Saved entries
..........
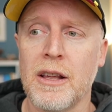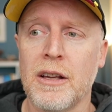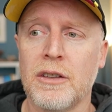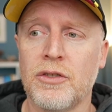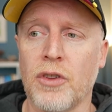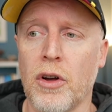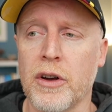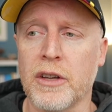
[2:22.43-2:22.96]

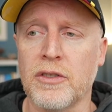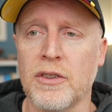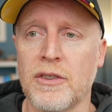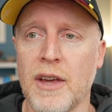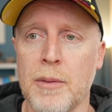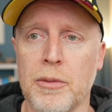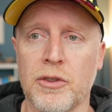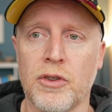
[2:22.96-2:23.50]
so long as it's
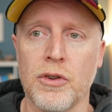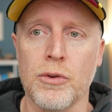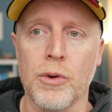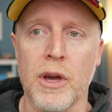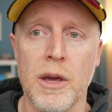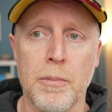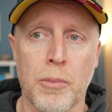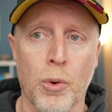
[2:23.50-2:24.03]
able to
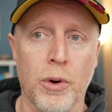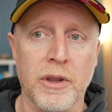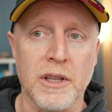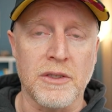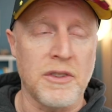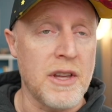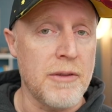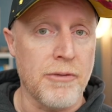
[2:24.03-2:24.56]
import these
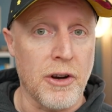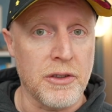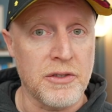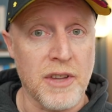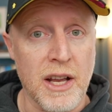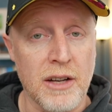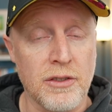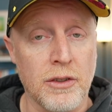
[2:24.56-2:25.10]
default
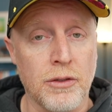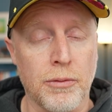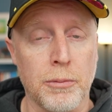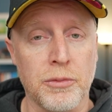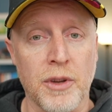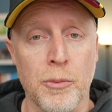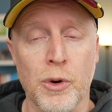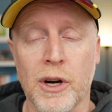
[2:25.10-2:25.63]
statuses from
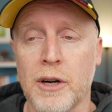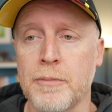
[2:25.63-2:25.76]
somewhere,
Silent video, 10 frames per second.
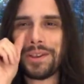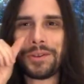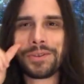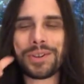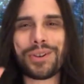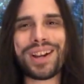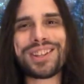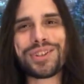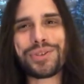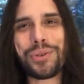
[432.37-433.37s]
There's a great
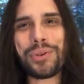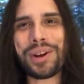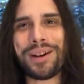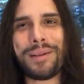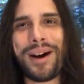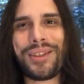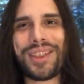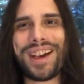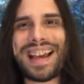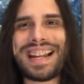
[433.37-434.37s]
story about
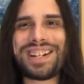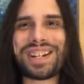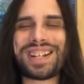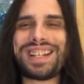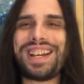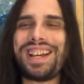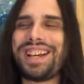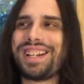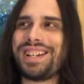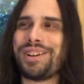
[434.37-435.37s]
the ancient,
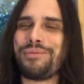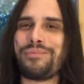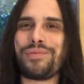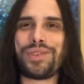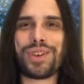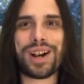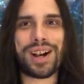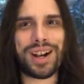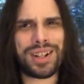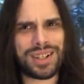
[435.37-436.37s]
you know,
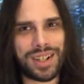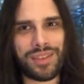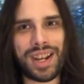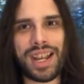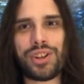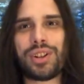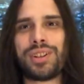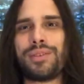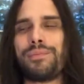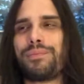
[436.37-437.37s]

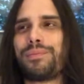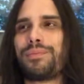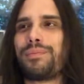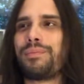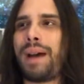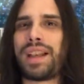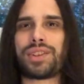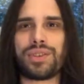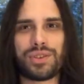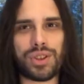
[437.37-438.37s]
divination
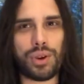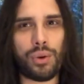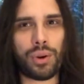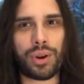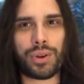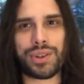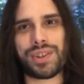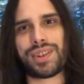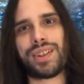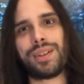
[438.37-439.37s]
masters, the
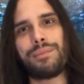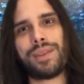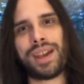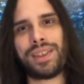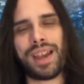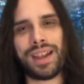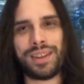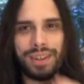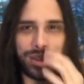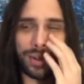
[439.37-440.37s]
oracles,
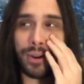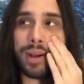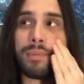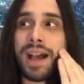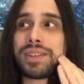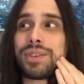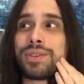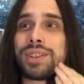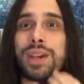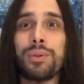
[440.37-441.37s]
and the great
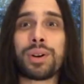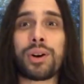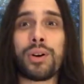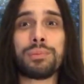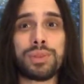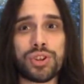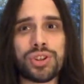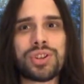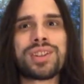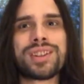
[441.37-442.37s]
masters, and they were called
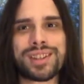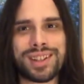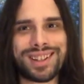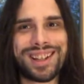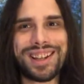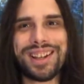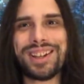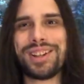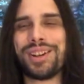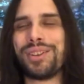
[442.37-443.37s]
magicians, and
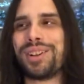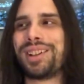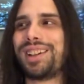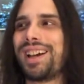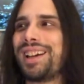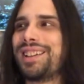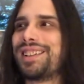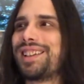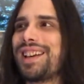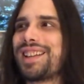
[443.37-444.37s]
you know,
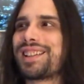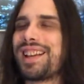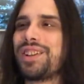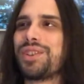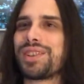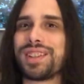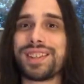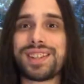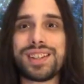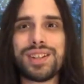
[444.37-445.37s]
and sages and
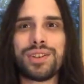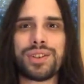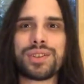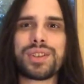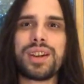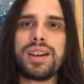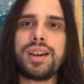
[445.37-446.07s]
seers,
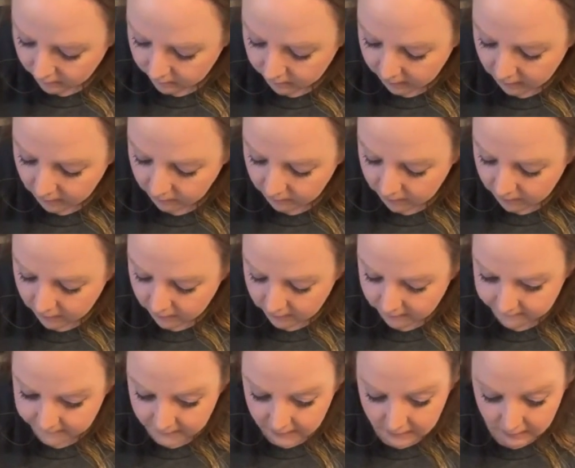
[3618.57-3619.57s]
Little baby
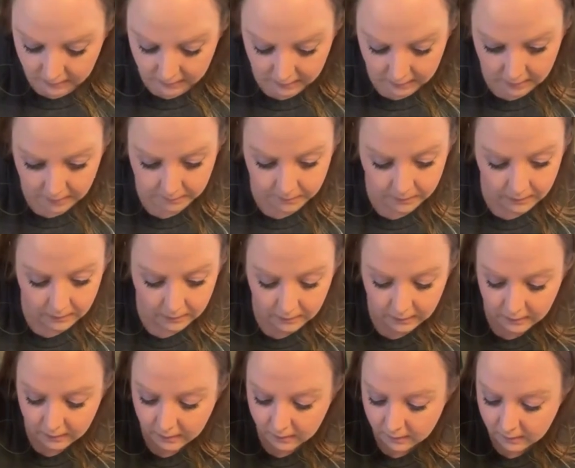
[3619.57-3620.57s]
coffee cup,
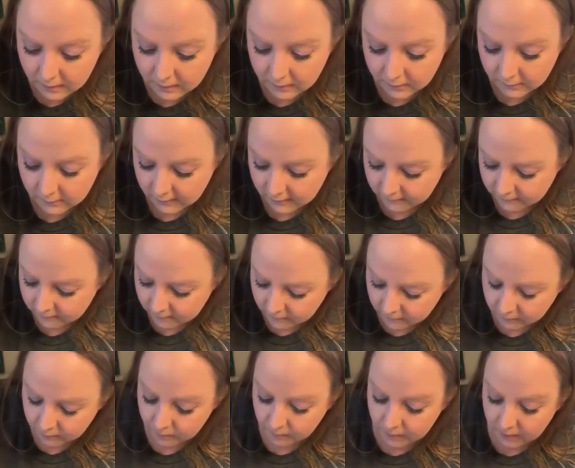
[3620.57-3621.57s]
and it should have
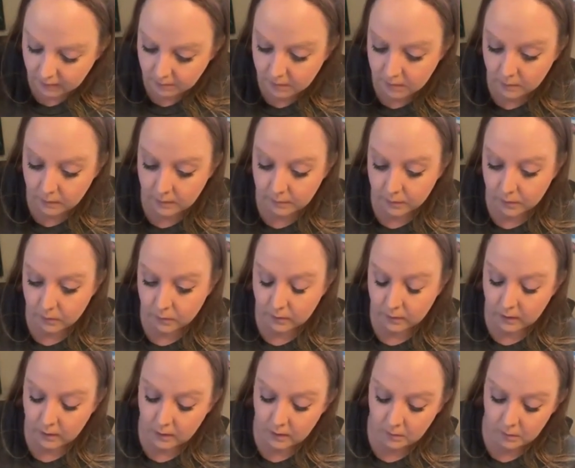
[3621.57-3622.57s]
some little baby whipped
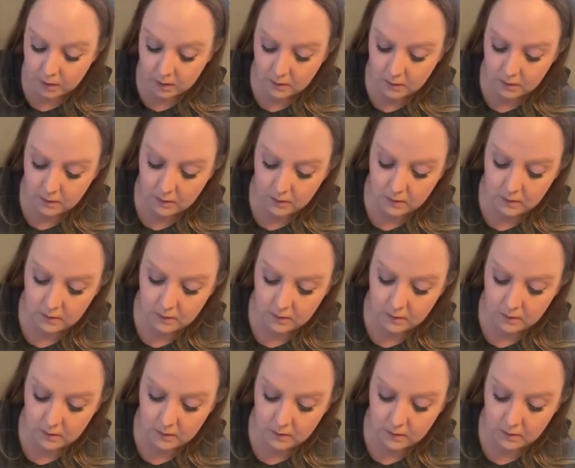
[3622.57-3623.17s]
cream.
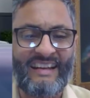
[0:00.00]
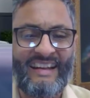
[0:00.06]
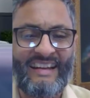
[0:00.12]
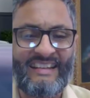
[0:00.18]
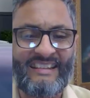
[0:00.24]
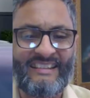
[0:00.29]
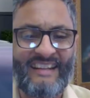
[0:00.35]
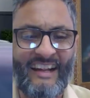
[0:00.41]

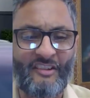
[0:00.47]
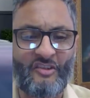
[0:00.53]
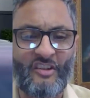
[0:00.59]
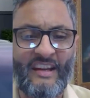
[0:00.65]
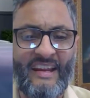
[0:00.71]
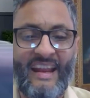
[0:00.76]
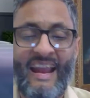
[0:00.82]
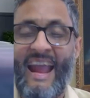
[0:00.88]
catchy
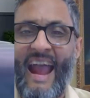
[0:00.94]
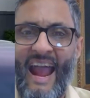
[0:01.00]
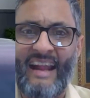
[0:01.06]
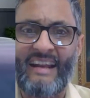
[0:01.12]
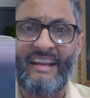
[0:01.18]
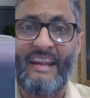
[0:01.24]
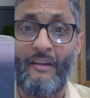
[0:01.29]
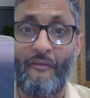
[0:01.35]
and
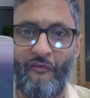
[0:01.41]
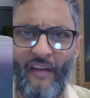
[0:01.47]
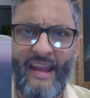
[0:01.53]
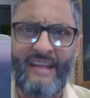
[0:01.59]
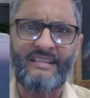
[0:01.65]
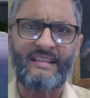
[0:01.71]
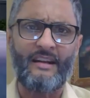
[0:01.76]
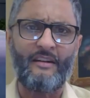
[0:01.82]

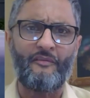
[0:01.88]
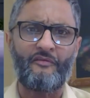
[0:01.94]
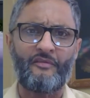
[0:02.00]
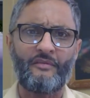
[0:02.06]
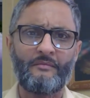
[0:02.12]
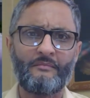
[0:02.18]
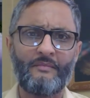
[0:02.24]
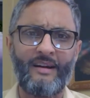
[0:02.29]
evasive.
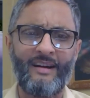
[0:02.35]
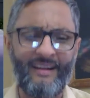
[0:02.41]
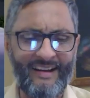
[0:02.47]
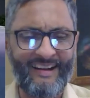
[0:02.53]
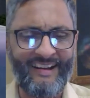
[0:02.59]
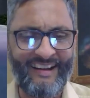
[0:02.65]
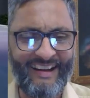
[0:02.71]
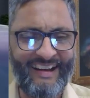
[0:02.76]

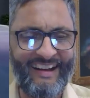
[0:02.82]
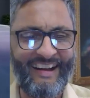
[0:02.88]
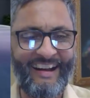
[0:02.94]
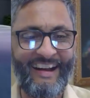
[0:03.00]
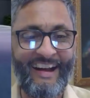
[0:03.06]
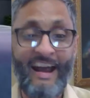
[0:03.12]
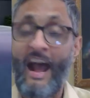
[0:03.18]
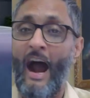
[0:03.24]

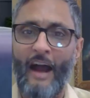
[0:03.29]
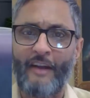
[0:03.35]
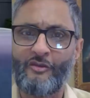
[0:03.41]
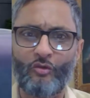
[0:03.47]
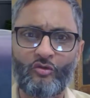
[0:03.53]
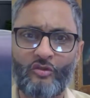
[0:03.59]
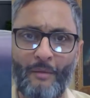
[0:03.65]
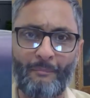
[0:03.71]
Are you
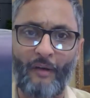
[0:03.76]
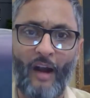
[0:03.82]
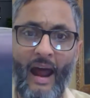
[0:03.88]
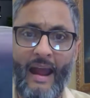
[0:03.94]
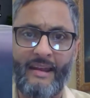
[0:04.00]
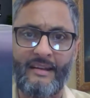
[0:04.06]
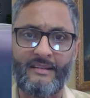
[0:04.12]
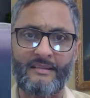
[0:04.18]

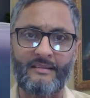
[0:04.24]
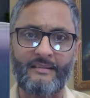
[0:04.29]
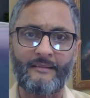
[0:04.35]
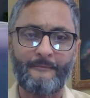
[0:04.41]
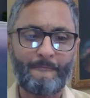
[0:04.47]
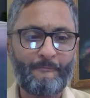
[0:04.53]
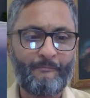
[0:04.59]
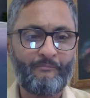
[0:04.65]
surprised?
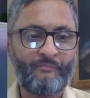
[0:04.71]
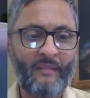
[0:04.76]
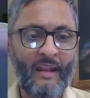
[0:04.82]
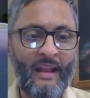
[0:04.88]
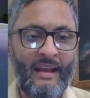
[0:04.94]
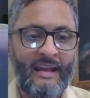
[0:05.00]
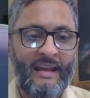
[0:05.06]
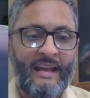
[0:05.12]

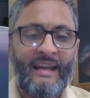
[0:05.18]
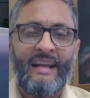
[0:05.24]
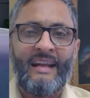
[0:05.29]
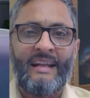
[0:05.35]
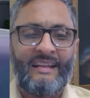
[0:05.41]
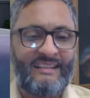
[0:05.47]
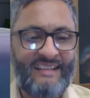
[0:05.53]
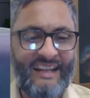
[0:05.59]

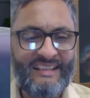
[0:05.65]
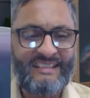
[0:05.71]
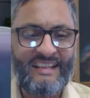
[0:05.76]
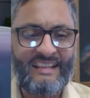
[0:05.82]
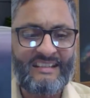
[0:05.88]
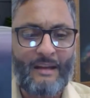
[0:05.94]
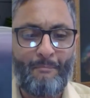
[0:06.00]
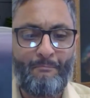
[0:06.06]
This is the
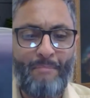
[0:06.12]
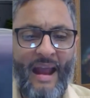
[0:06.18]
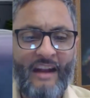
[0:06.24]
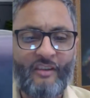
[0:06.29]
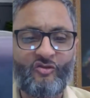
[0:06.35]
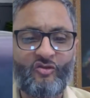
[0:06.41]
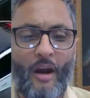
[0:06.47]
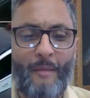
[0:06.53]

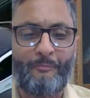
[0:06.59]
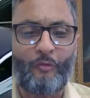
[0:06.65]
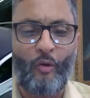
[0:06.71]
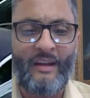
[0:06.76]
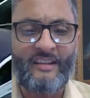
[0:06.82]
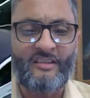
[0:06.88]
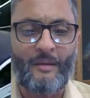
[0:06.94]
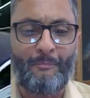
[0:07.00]
backdrop
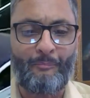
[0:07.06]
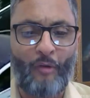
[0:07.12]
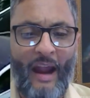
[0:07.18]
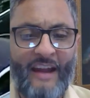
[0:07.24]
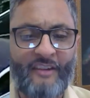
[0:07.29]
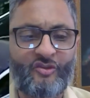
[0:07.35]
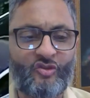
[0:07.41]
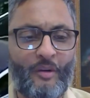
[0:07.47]
surprise
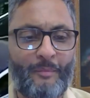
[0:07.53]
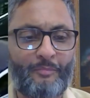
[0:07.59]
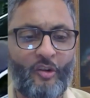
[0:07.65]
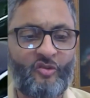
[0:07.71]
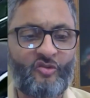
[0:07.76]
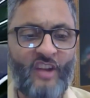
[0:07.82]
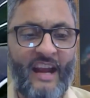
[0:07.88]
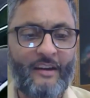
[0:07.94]
trip to
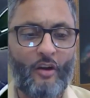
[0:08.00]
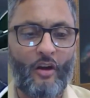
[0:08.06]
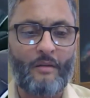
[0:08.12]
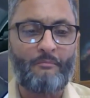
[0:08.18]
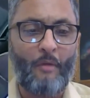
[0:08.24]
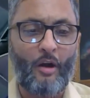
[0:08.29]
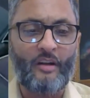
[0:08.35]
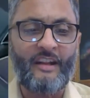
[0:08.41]
China on
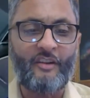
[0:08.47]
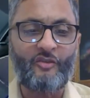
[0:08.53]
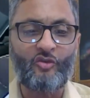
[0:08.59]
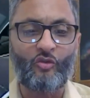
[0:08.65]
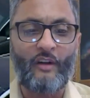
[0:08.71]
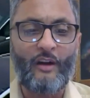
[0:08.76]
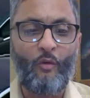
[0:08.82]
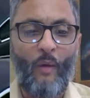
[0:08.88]
Monday, during
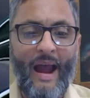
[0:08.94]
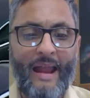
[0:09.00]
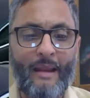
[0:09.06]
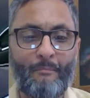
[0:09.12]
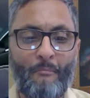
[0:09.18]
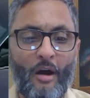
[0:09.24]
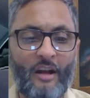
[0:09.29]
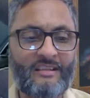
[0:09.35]
while
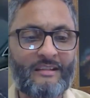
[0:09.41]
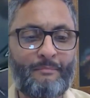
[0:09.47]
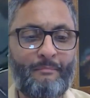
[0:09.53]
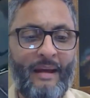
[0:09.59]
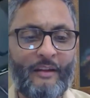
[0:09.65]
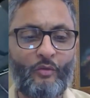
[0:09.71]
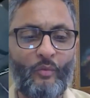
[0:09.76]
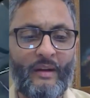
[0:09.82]
Musk met
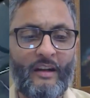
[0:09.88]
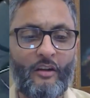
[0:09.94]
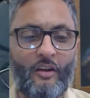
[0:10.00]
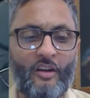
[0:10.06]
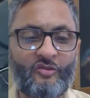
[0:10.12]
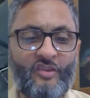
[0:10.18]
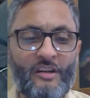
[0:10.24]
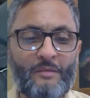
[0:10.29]
with the
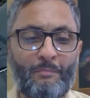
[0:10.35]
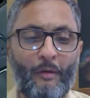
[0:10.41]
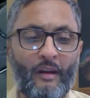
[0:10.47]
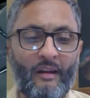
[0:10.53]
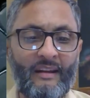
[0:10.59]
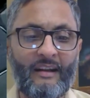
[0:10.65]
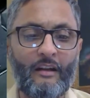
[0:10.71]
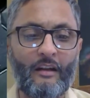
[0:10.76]
country's
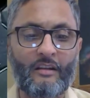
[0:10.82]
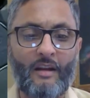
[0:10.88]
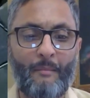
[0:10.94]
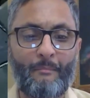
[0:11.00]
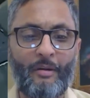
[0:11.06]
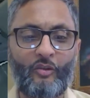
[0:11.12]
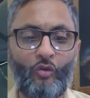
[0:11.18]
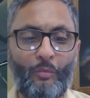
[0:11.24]
political number
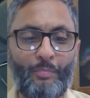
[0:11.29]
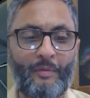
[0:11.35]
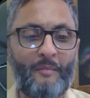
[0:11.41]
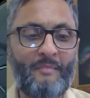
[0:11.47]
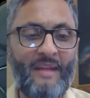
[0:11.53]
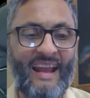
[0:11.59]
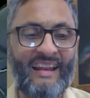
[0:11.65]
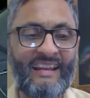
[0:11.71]
2 premier
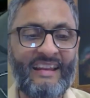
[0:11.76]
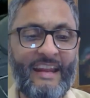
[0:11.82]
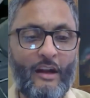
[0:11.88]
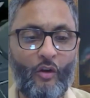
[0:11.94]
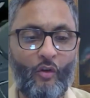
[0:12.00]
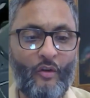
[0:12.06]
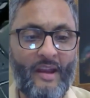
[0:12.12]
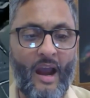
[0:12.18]
Li
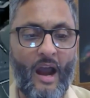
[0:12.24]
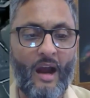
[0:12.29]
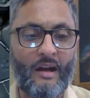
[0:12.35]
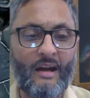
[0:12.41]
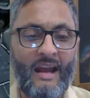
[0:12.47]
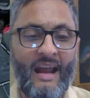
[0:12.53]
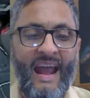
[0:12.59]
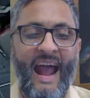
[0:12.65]
Qiang
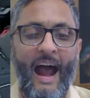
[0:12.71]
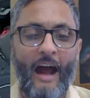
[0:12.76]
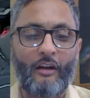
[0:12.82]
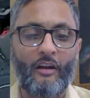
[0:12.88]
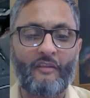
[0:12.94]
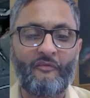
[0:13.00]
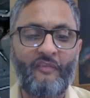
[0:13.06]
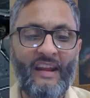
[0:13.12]
and
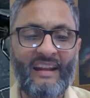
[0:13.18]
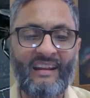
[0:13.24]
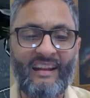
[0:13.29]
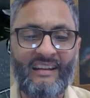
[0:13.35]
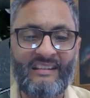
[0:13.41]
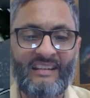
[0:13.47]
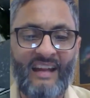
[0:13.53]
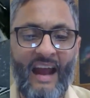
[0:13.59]
unveiled a
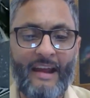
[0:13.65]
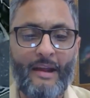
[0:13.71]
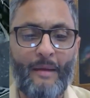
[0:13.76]
tie-up with the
..........
• [Goal of the exercise] Faithful copy, images left out: write out every line of data.

• [Response to the task]
[2:22.43-2:22.96]

[2:22.96-2:23.50]
so long as it's
[2:23.50-2:24.03]
able to
[2:24.03-2:24.56]
import these
[2:24.56-2:25.10]
default
[2:25.10-2:25.63]
statuses from
[2:25.63-2:25.76]
somewhere,
Silent video, 10 frames per second.
[432.37-433.37s]
There's a great
[433.37-434.37s]
story about
[434.37-435.37s]
the ancient,
[435.37-436.37s]
you know,
[436.37-437.37s]

[437.37-438.37s]
divination
[438.37-439.37s]
masters, the
[439.37-440.37s]
oracles,
[440.37-441.37s]
and the great
[441.37-442.37s]
masters, and they were called
[442.37-443.37s]
magicians, and
[443.37-444.37s]
you know,
[444.37-445.37s]
and sages and
[445.37-446.07s]
seers,
[3618.57-3619.57s]
Little baby
[3619.57-3620.57s]
coffee cup,
[3620.57-3621.57s]
and it should have
[3621.57-3622.57s]
some little baby whipped
[3622.57-3623.17s]
cream.
[0:00.00]
[0:00.06]
[0:00.12]
[0:00.18]
[0:00.24]
[0:00.29]
[0:00.35]
[0:00.41]

[0:00.47]
[0:00.53]
[0:00.59]
[0:00.65]
[0:00.71]
[0:00.76]
[0:00.82]
[0:00.88]
catchy
[0:00.94]
[0:01.00]
[0:01.06]
[0:01.12]
[0:01.18]
[0:01.24]
[0:01.29]
[0:01.35]
and
[0:01.41]
[0:01.47]
[0:01.53]
[0:01.59]
[0:01.65]
[0:01.71]
[0:01.76]
[0:01.82]

[0:01.88]
[0:01.94]
[0:02.00]
[0:02.06]
[0:02.12]
[0:02.18]
[0:02.24]
[0:02.29]
evasive.
[0:02.35]
[0:02.41]
[0:02.47]
[0:02.53]
[0:02.59]
[0:02.65]
[0:02.71]
[0:02.76]

[0:02.82]
[0:02.88]
[0:02.94]
[0:03.00]
[0:03.06]
[0:03.12]
[0:03.18]
[0:03.24]

[0:03.29]
[0:03.35]
[0:03.41]
[0:03.47]
[0:03.53]
[0:03.59]
[0:03.65]
[0:03.71]
Are you
[0:03.76]
[0:03.82]
[0:03.88]
[0:03.94]
[0:04.00]
[0:04.06]
[0:04.12]
[0:04.18]

[0:04.24]
[0:04.29]
[0:04.35]
[0:04.41]
[0:04.47]
[0:04.53]
[0:04.59]
[0:04.65]
surprised?
[0:04.71]
[0:04.76]
[0:04.82]
[0:04.88]
[0:04.94]
[0:05.00]
[0:05.06]
[0:05.12]

[0:05.18]
[0:05.24]
[0:05.29]
[0:05.35]
[0:05.41]
[0:05.47]
[0:05.53]
[0:05.59]

[0:05.65]
[0:05.71]
[0:05.76]
[0:05.82]
[0:05.88]
[0:05.94]
[0:06.00]
[0:06.06]
This is the
[0:06.12]
[0:06.18]
[0:06.24]
[0:06.29]
[0:06.35]
[0:06.41]
[0:06.47]
[0:06.53]

[0:06.59]
[0:06.65]
[0:06.71]
[0:06.76]
[0:06.82]
[0:06.88]
[0:06.94]
[0:07.00]
backdrop
[0:07.06]
[0:07.12]
[0:07.18]
[0:07.24]
[0:07.29]
[0:07.35]
[0:07.41]
[0:07.47]
surprise
[0:07.53]
[0:07.59]
[0:07.65]
[0:07.71]
[0:07.76]
[0:07.82]
[0:07.88]
[0:07.94]
trip to
[0:08.00]
[0:08.06]
[0:08.12]
[0:08.18]
[0:08.24]
[0:08.29]
[0:08.35]
[0:08.41]
China on
[0:08.47]
[0:08.53]
[0:08.59]
[0:08.65]
[0:08.71]
[0:08.76]
[0:08.82]
[0:08.88]
Monday, during
[0:08.94]
[0:09.00]
[0:09.06]
[0:09.12]
[0:09.18]
[0:09.24]
[0:09.29]
[0:09.35]
while
[0:09.41]
[0:09.47]
[0:09.53]
[0:09.59]
[0:09.65]
[0:09.71]
[0:09.76]
[0:09.82]
Musk met
[0:09.88]
[0:09.94]
[0:10.00]
[0:10.06]
[0:10.12]
[0:10.18]
[0:10.24]
[0:10.29]
with the
[0:10.35]
[0:10.41]
[0:10.47]
[0:10.53]
[0:10.59]
[0:10.65]
[0:10.71]
[0:10.76]
country's
[0:10.82]
[0:10.88]
[0:10.94]
[0:11.00]
[0:11.06]
[0:11.12]
[0:11.18]
[0:11.24]
political number
[0:11.29]
[0:11.35]
[0:11.41]
[0:11.47]
[0:11.53]
[0:11.59]
[0:11.65]
[0:11.71]
2 premier
[0:11.76]
[0:11.82]
[0:11.88]
[0:11.94]
[0:12.00]
[0:12.06]
[0:12.12]
[0:12.18]
Li
[0:12.24]
[0:12.29]
[0:12.35]
[0:12.41]
[0:12.47]
[0:12.53]
[0:12.59]
[0:12.65]
Qiang
[0:12.71]
[0:12.76]
[0:12.82]
[0:12.88]
[0:12.94]
[0:13.00]
[0:13.06]
[0:13.12]
and
[0:13.18]
[0:13.24]
[0:13.29]
[0:13.35]
[0:13.41]
[0:13.47]
[0:13.53]
[0:13.59]
unveiled a
[0:13.65]
[0:13.71]
[0:13.76]
tie-up with the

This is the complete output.